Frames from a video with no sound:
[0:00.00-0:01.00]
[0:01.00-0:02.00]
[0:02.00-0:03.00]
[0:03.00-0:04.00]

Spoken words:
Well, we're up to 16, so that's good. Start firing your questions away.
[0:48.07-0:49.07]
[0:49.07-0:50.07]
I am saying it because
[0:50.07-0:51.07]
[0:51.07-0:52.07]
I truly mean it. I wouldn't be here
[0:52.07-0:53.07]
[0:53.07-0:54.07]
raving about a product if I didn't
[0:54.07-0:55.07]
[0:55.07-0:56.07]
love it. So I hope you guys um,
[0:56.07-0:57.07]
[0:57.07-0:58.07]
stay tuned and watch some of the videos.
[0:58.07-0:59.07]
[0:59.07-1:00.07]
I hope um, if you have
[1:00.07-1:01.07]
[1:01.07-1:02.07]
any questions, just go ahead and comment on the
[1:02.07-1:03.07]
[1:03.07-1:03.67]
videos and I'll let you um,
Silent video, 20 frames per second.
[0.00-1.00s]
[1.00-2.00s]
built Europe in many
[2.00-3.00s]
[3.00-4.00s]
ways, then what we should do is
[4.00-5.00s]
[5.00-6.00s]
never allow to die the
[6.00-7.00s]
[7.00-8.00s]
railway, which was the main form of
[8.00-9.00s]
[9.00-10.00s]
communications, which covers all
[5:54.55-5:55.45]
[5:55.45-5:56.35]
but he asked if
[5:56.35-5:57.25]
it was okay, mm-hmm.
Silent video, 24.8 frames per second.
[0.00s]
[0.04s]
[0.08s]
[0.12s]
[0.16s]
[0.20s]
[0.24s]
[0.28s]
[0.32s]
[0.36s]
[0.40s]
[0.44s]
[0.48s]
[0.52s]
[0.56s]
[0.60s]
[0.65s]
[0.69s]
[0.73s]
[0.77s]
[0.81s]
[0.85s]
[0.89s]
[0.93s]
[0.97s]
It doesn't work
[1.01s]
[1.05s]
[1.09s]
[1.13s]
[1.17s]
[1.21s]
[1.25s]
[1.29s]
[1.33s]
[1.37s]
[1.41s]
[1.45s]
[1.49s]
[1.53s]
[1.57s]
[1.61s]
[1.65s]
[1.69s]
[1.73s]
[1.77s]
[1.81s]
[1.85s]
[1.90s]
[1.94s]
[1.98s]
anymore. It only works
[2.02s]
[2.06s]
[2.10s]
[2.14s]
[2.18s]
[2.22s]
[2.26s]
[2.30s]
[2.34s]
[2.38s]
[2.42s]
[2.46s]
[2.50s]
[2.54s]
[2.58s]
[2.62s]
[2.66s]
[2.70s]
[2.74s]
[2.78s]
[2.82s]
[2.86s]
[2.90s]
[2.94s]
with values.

○ ○ ○

*Your assignment*: Each entry above is to be printed again exactly.

*Answer to this problem*:
Frames from a video with no sound:
[0:00.00-0:01.00]
[0:01.00-0:02.00]
[0:02.00-0:03.00]
[0:03.00-0:04.00]

Spoken words:
Well, we're up to 16, so that's good. Start firing your questions away.
[0:48.07-0:49.07]
[0:49.07-0:50.07]
I am saying it because
[0:50.07-0:51.07]
[0:51.07-0:52.07]
I truly mean it. I wouldn't be here
[0:52.07-0:53.07]
[0:53.07-0:54.07]
raving about a product if I didn't
[0:54.07-0:55.07]
[0:55.07-0:56.07]
love it. So I hope you guys um,
[0:56.07-0:57.07]
[0:57.07-0:58.07]
stay tuned and watch some of the videos.
[0:58.07-0:59.07]
[0:59.07-1:00.07]
I hope um, if you have
[1:00.07-1:01.07]
[1:01.07-1:02.07]
any questions, just go ahead and comment on the
[1:02.07-1:03.07]
[1:03.07-1:03.67]
videos and I'll let you um,
Silent video, 20 frames per second.
[0.00-1.00s]
[1.00-2.00s]
built Europe in many
[2.00-3.00s]
[3.00-4.00s]
ways, then what we should do is
[4.00-5.00s]
[5.00-6.00s]
never allow to die the
[6.00-7.00s]
[7.00-8.00s]
railway, which was the main form of
[8.00-9.00s]
[9.00-10.00s]
communications, which covers all
[5:54.55-5:55.45]
[5:55.45-5:56.35]
but he asked if
[5:56.35-5:57.25]
it was okay, mm-hmm.
Silent video, 24.8 frames per second.
[0.00s]
[0.04s]
[0.08s]
[0.12s]
[0.16s]
[0.20s]
[0.24s]
[0.28s]
[0.32s]
[0.36s]
[0.40s]
[0.44s]
[0.48s]
[0.52s]
[0.56s]
[0.60s]
[0.65s]
[0.69s]
[0.73s]
[0.77s]
[0.81s]
[0.85s]
[0.89s]
[0.93s]
[0.97s]
It doesn't work
[1.01s]
[1.05s]
[1.09s]
[1.13s]
[1.17s]
[1.21s]
[1.25s]
[1.29s]
[1.33s]
[1.37s]
[1.41s]
[1.45s]
[1.49s]
[1.53s]
[1.57s]
[1.61s]
[1.65s]
[1.69s]
[1.73s]
[1.77s]
[1.81s]
[1.85s]
[1.90s]
[1.94s]
[1.98s]
anymore. It only works
[2.02s]
[2.06s]
[2.10s]
[2.14s]
[2.18s]
[2.22s]
[2.26s]
[2.30s]
[2.34s]
[2.38s]
[2.42s]
[2.46s]
[2.50s]
[2.54s]
[2.58s]
[2.62s]
[2.66s]
[2.70s]
[2.74s]
[2.78s]
[2.82s]
[2.86s]
[2.90s]
[2.94s]
with values.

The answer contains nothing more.